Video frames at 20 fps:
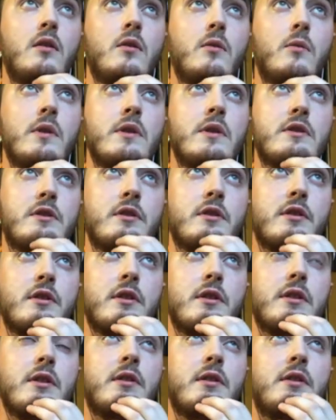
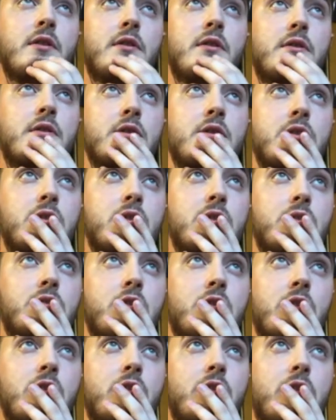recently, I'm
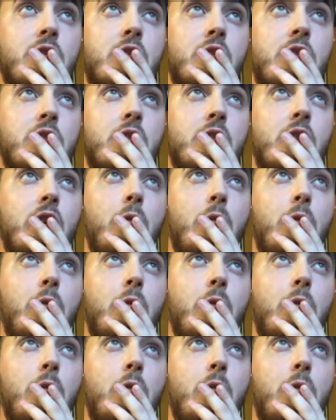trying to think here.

══════

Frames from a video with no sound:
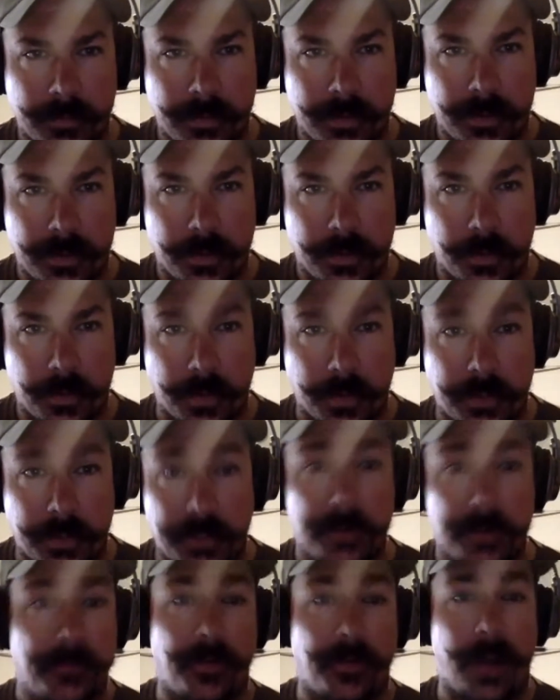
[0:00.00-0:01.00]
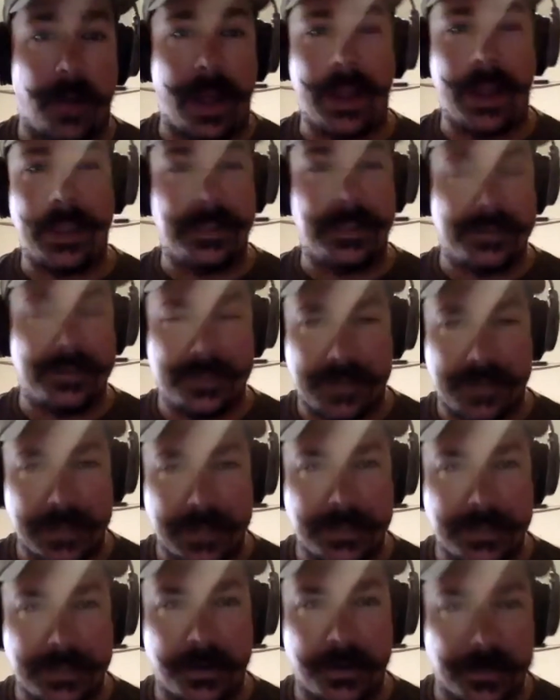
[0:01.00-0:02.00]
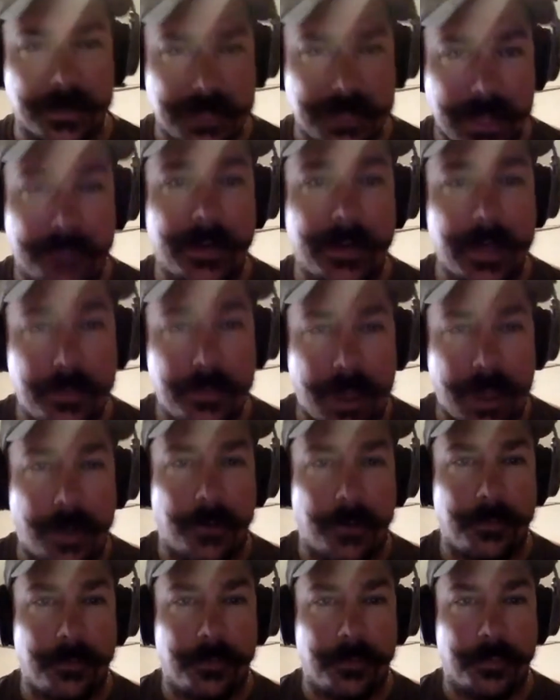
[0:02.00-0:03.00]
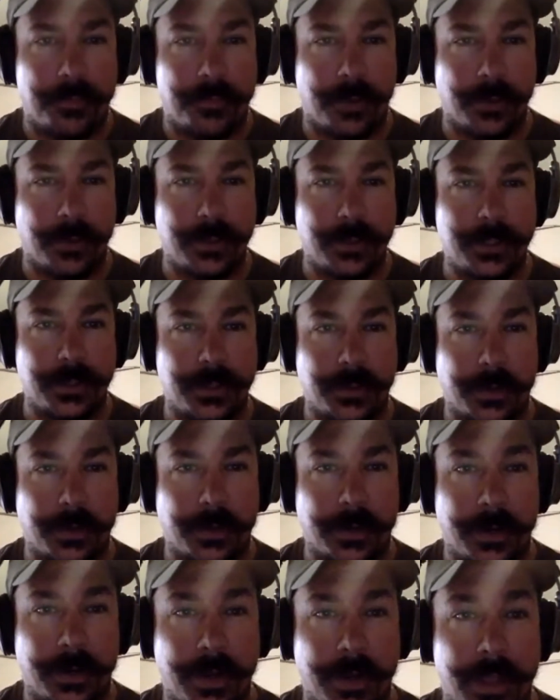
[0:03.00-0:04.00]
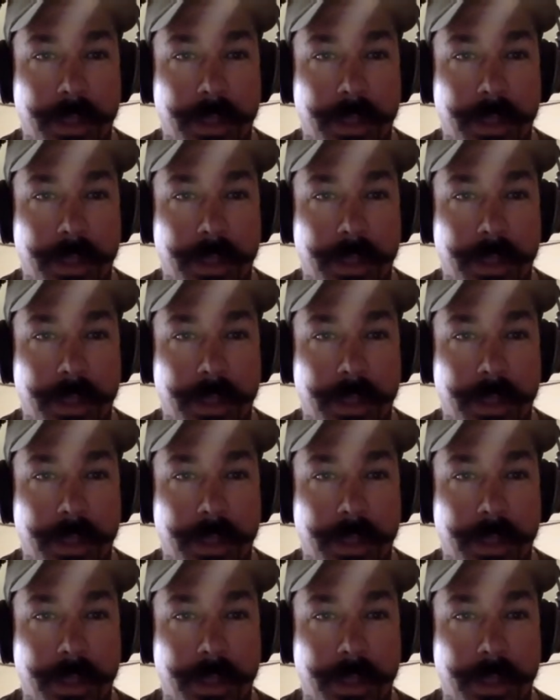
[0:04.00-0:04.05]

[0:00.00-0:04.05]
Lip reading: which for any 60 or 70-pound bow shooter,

══════

> [Task instructions] Your reply should consist solely of the lines above from the line containing "[0:00.00-0:01.00]" up to and including the line containing "Lip reading: which", reproduced exactly, minus the pictures.

> [Task answer]
[0:00.00-0:01.00]
[0:01.00-0:02.00]
[0:02.00-0:03.00]
[0:03.00-0:04.00]
[0:04.00-0:04.05]

[0:00.00-0:04.05]
Lip reading: which for any 60 or 70-pound bow shooter,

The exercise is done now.